IBC Advanced Technologies, Inc. is an award-winning, green chemistry selective separations company based on innovative MRT products. IBC is headquartered in American Fork, Utah, with manufacturing facilities in Utah and Houston, Texas. IBC has supplied industrial, governmental and academic customers worldwide with environmentally friendly products, processes and services for over 29 years. IBC specializes in MRT, utilizing green chemistry to achieve highly selective separations of metal ions in complex matrices. Based on Nobel Prize-winning technology (1987), IBC’s proprietary products and processes are used worldwide by premier metals refining and mining companies such as Tanaka Kikinzoku (Japan), Asarco Grupo Mexico (USA), Impala Platinum (South Africa), and Sino Platinum (China). In 2014, the Japanese Government (Mitsubishi Research, Inc.) awarded to IBC a highly competitive subsidy grant, Demonstration Project for Seawater Purification Technologies, concerning the selective separation of the radionuclides strontium and cesium from contaminated seawater at Fukushima, Japan.
IBC’s expertise is illustrated by its extensive development and commercialization of separations systems for PGMs at a world level. PGMs are analogous to REE, in that they are considered difficult to selectively separate due to their constituent chemical similarities. The Ucore-IBC alliance builds on IBC’s proven capabilities to develop, scale-up and commercialize selective separations systems for a number of diverse and complex applications.

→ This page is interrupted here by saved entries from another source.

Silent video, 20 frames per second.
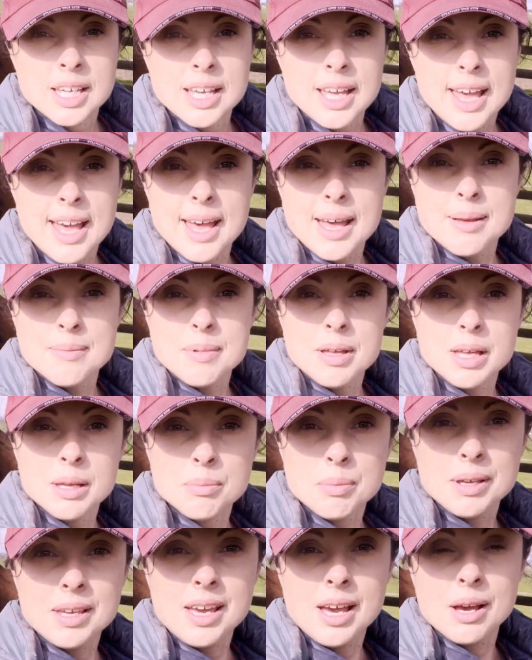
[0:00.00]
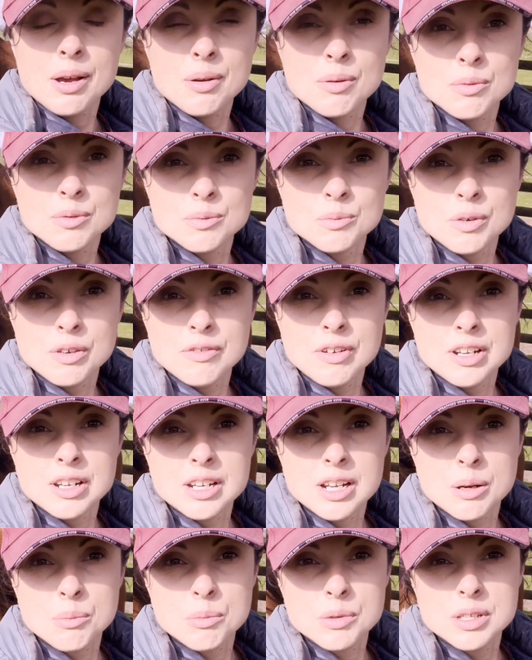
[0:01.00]
But yeah, we've ended
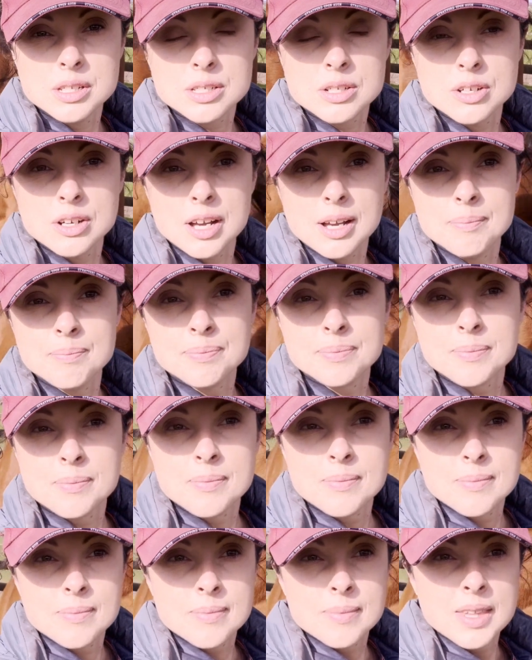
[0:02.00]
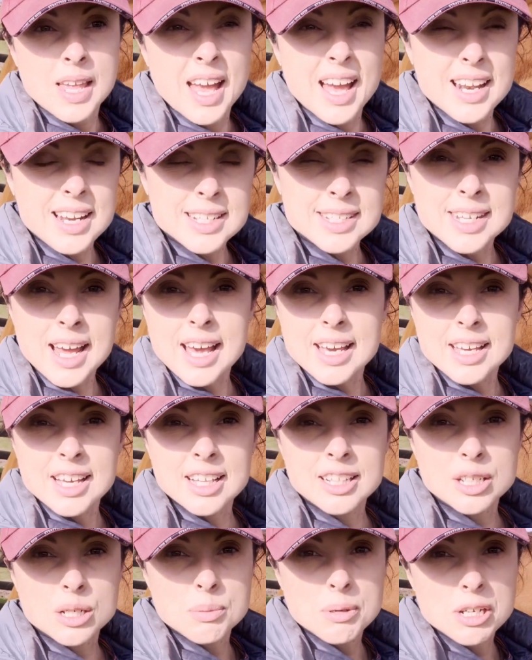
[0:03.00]
up with this guy. It is
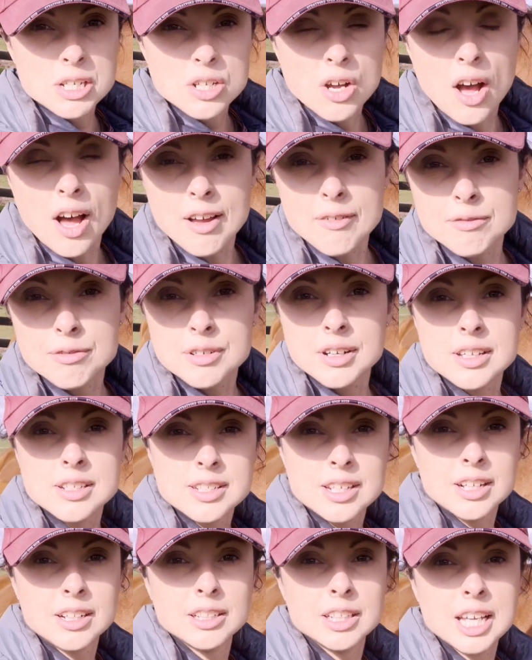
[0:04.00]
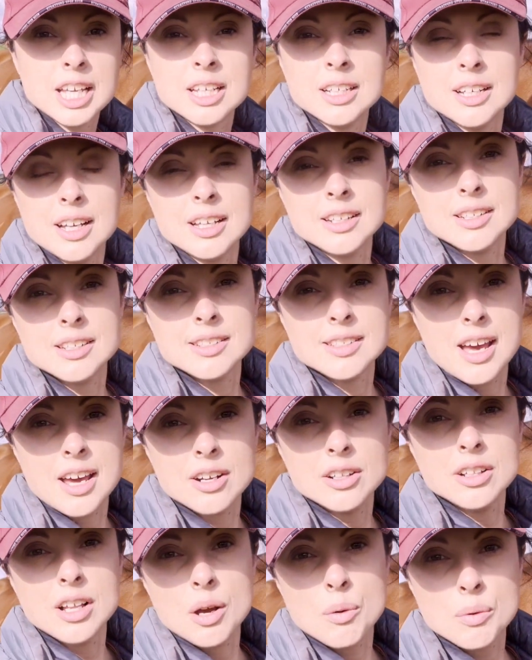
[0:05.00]
taking a little bit of time for us to click under
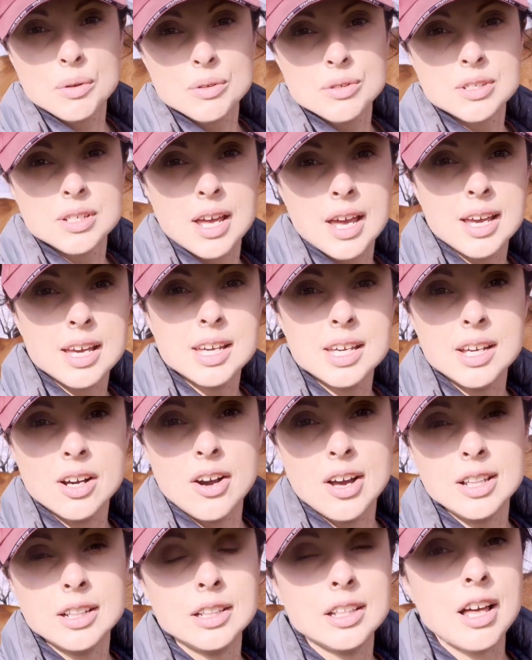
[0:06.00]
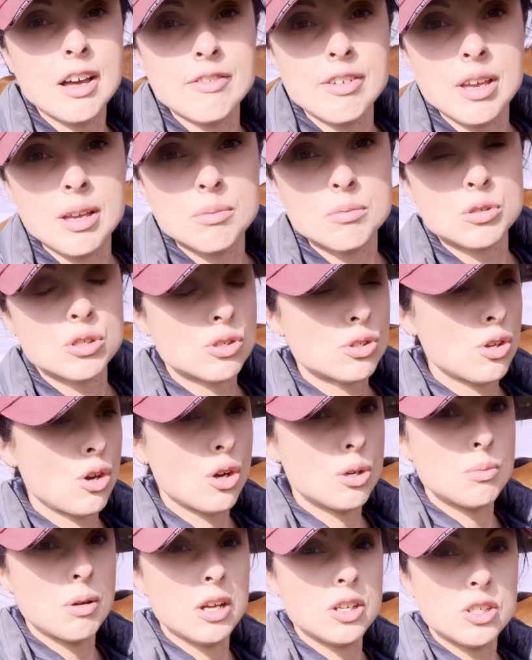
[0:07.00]
saddle, I will say. I love him
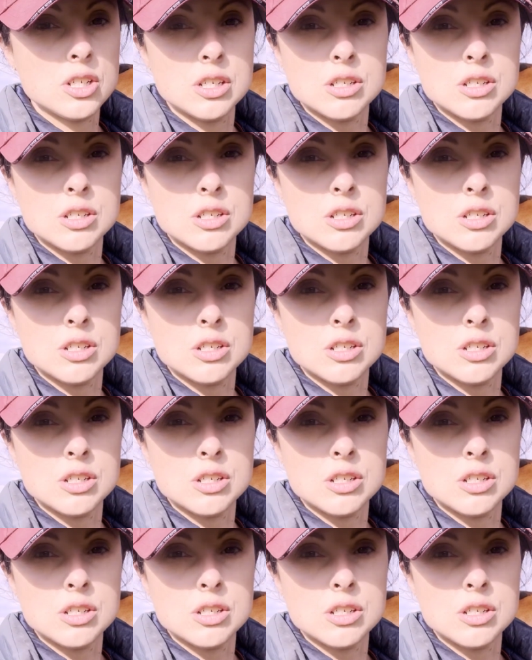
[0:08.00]
so much.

Ucore Rare Metals is a development-phase company focused on rare metals resources, extraction and beneficiation technologies with near term potential for production, growth and scalability. On March 3, 2015, Ucore announced the development of a joint venture with IBC for the deployment of SuperLig® MRT for REE and multi-metallic tailings processing applications in North America and associated world markets. The company has a 100% ownership stake in the Bokan project. On March 31, 2014, Ucore announced the unanimous support of the Alaska State Legislature for the investment of up to $145 million in the Bokan project at the discretion of the Alaska Import Development and Export Agency (AIDEA).